Shrestha Rajeev, Aryal Amrita, Khatiwada Asmita Priyadarshani, Dhungana Shreya, Shrestha Sunil
Palliative Care and Chronic Disease, INF Green Pastures Hospital and Rehabilitation Centre, Pokhara, Province Gandaki, Nepal.
Department of Pharmacy, School of Medical Sciences, Kathmandu, Province Bagmati, Nepal.
PLoS One. 2024 Dec 5;19(12):e0310706. doi: 10.1371/journal.pone.0310706. eCollection 2024.

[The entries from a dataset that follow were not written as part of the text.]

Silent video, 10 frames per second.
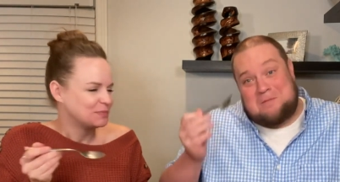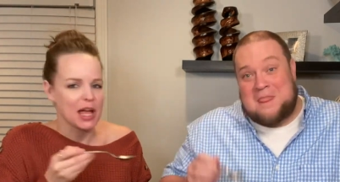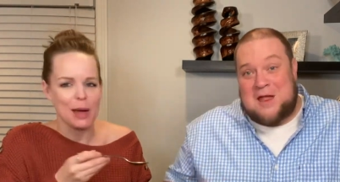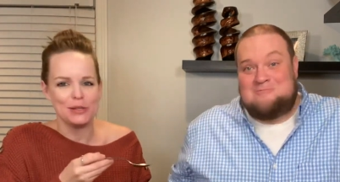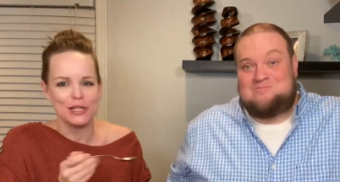
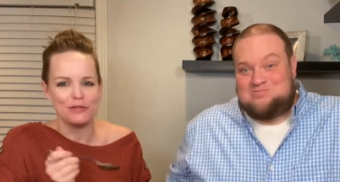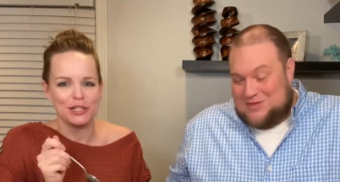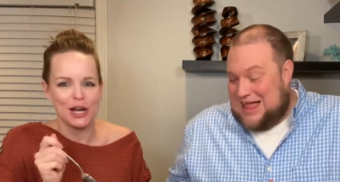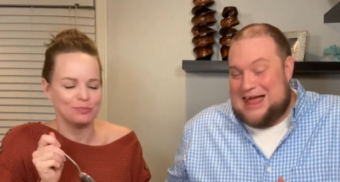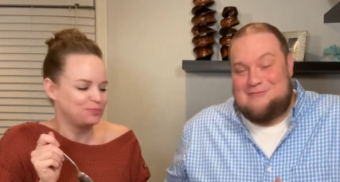Speaker 1: Happens every
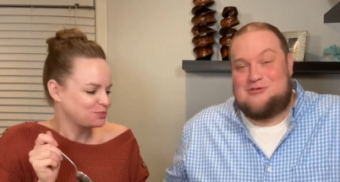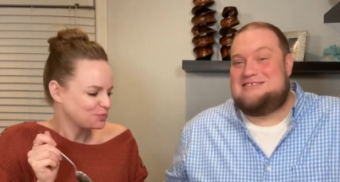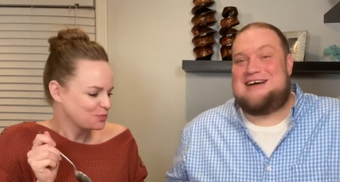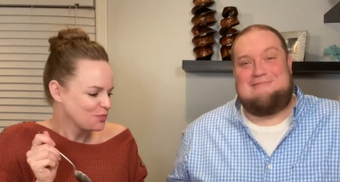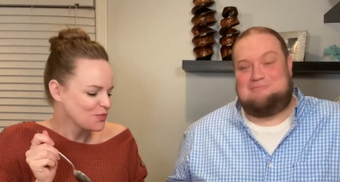time. Every
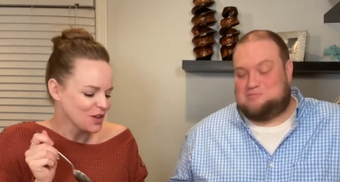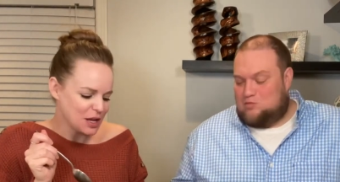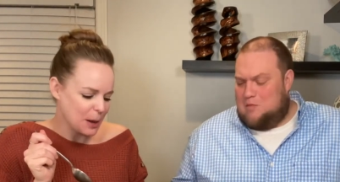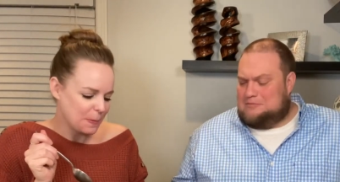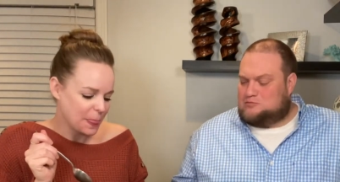time.
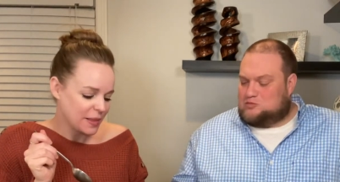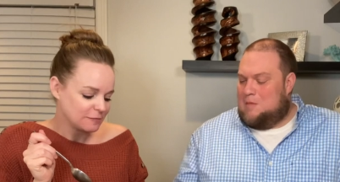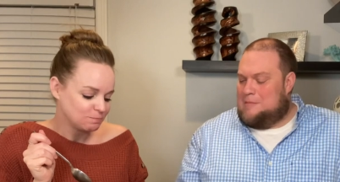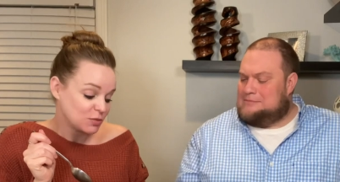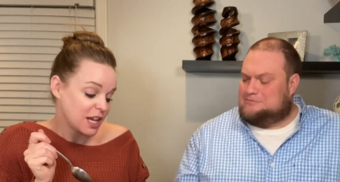Yep.
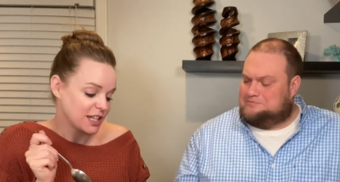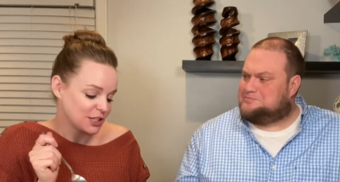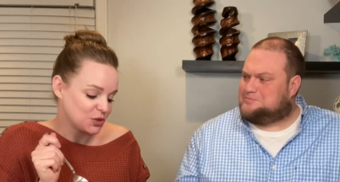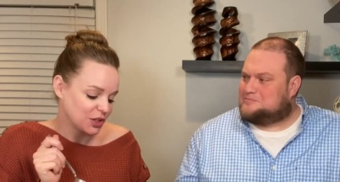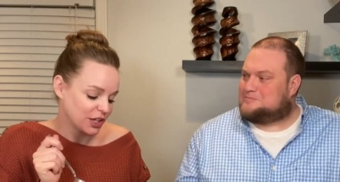Mm. Dang,
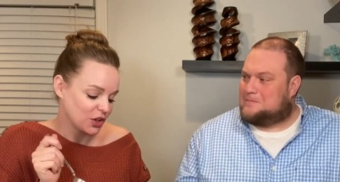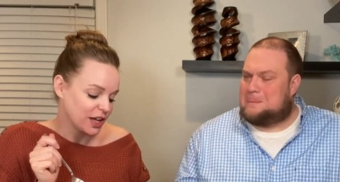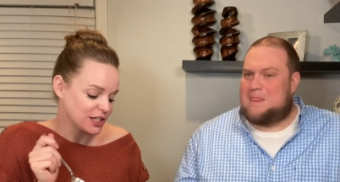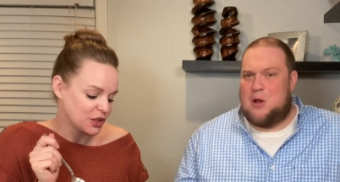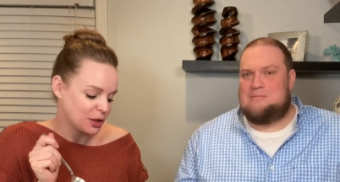that's really good.
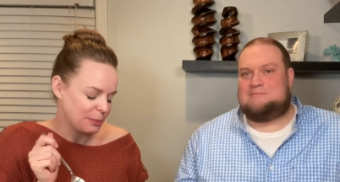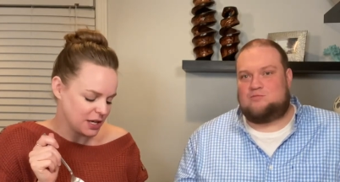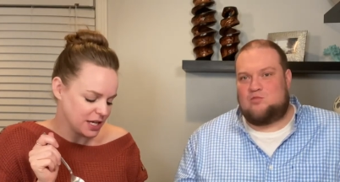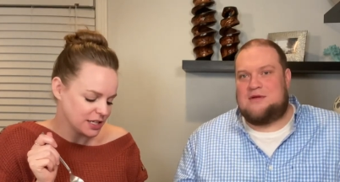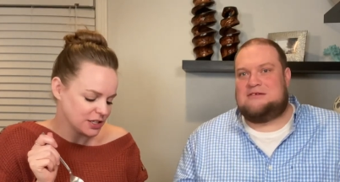Okay, so the
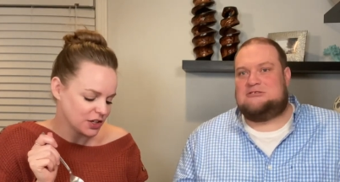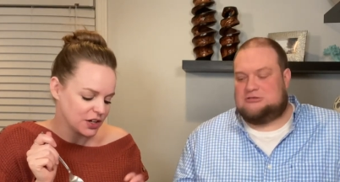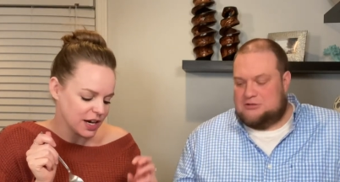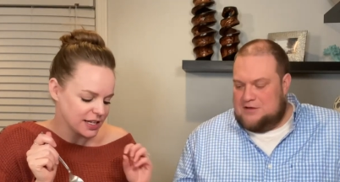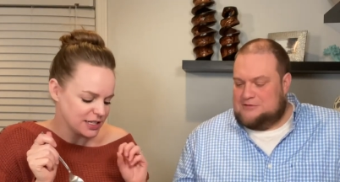peas are
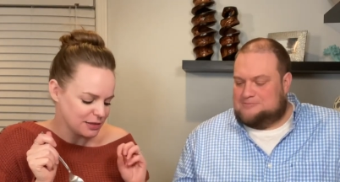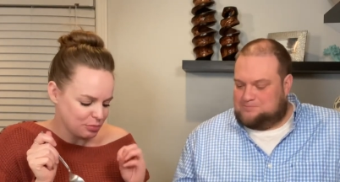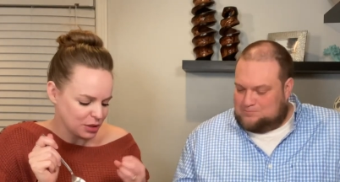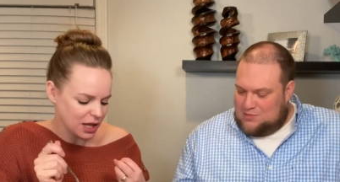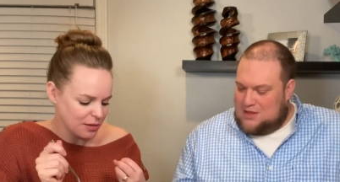nice and
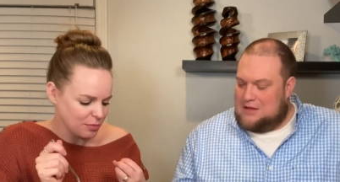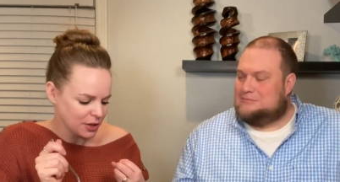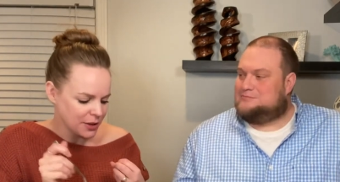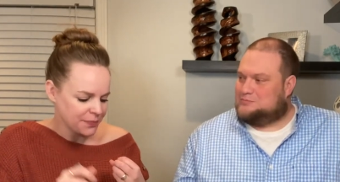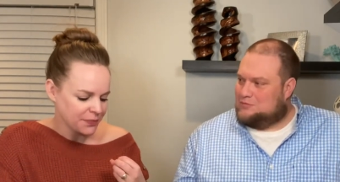plump.
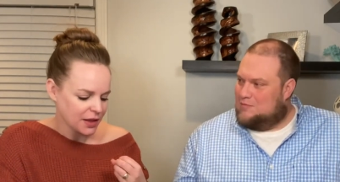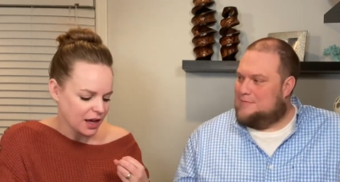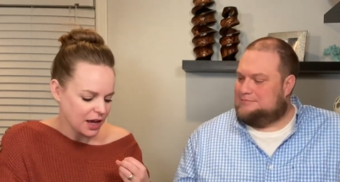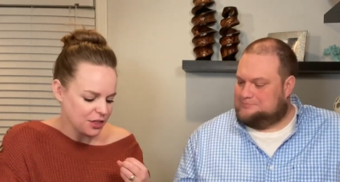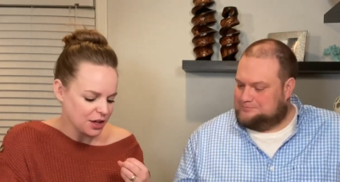
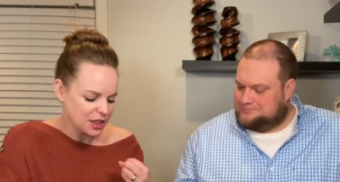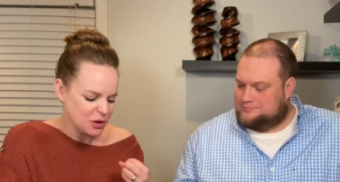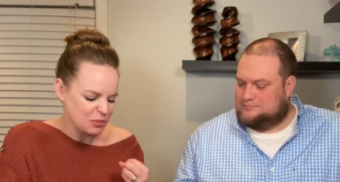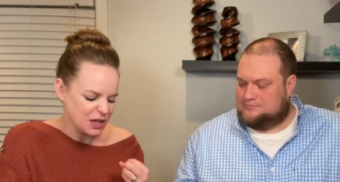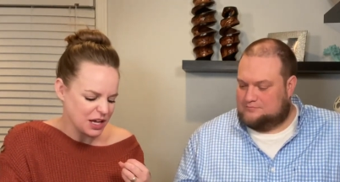I thought they
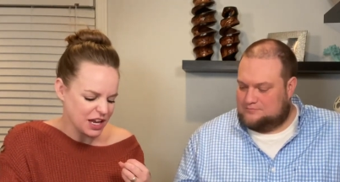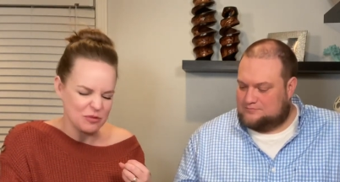would be kind of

Diabetes Mellitus is a significant global public health burden. Although medication adherence is an inevitable consideration in managing and curing the disease, medication price is the major barrier to patients in Nepal, like any other low- and middle-income countries. Prescribing in brand-name inhibits the possibility of accessing cost-effective generic alternatives in Nepal. This study aimed to explore and examine price variations among the oral hypoglycaemic medicines (OHMs) available in the country and their distribution in various medicine-related characteristics. A cross-sectional study was conducted using a convenient sample of five tertiary care hospital pharmacies in Kathmandu, publicly accessible online pharmacy websites, and a government database to list the OHMs available in Nepal. The study determined price variations and statistically tested the association between these variations and the characteristics of the medicines. Fourteen OHMs were available as 57 generic medicine items with different formulations in Nepal. The maximum of 484.82% of price variation was found. Fourteen, fifteen and eighteen OHMs have variations of over 100%, more than 10 rupees and no price change, respectively. Except for Dipeptidyl Peptidase-IV (DPP-4) Inhibitors and Thiazolidinediones (TZDs), all other categories of OHMs have >100% of price variation in medicine items. Although Nepal itself produces most of the available OHMs, the available OHMs have price variations. Most fixed dose combinations showed no reduction in cost compared to their component medicine's mean price. This study presented and discussed the price variation scenario of OHMs with their medicine-related characteristics to develop and implement effective drug policies and programs that can address medication price-related issues to ensure access to OHMs without placing an economic burden on patients.
糖尿病是一项重大的全球公共卫生负担。尽管药物依从性在疾病管理和治疗中是一个不可避免的考量因素,但与其他低收入和中等收入国家一样,药物价格是尼泊尔患者面临的主要障碍。在尼泊尔,开品牌药会抑制患者获得具有成本效益的通用替代药物的可能性。本研究旨在探索和研究该国可用的口服降糖药(OHMs)之间的价格差异及其在各种与药物相关特征中的分布情况。采用方便抽样的方法,对加德满都的五家三级护理医院药房、可公开访问的在线药房网站以及一个政府数据库进行横断面研究,以列出尼泊尔可用的OHMs。该研究确定了价格差异,并对这些差异与药物特征之间的关联进行了统计学检验。在尼泊尔,有14种OHMs以57种不同剂型的通用药品形式存在。发现价格差异最大为484.82%。分别有14种、15种和18种OHMs的价格差异超过100%、超过10卢比且无价格变化。除二肽基肽酶-IV(DPP-4)抑制剂和噻唑烷二酮类(TZDs)外,所有其他类别的OHMs在药品中的价格差异均>100%。尽管尼泊尔自身生产了大部分可用的OHMs,但这些可用的OHMs仍存在价格差异。与组成药物的平均价格相比,大多数固定剂量组合的成本没有降低。本研究展示并讨论了OHMs的价格差异情况及其与药物相关的特征,以制定和实施有效的药物政策和项目,解决与药物价格相关的问题,确保患者能够获得OHMs,同时不给患者带来经济负担。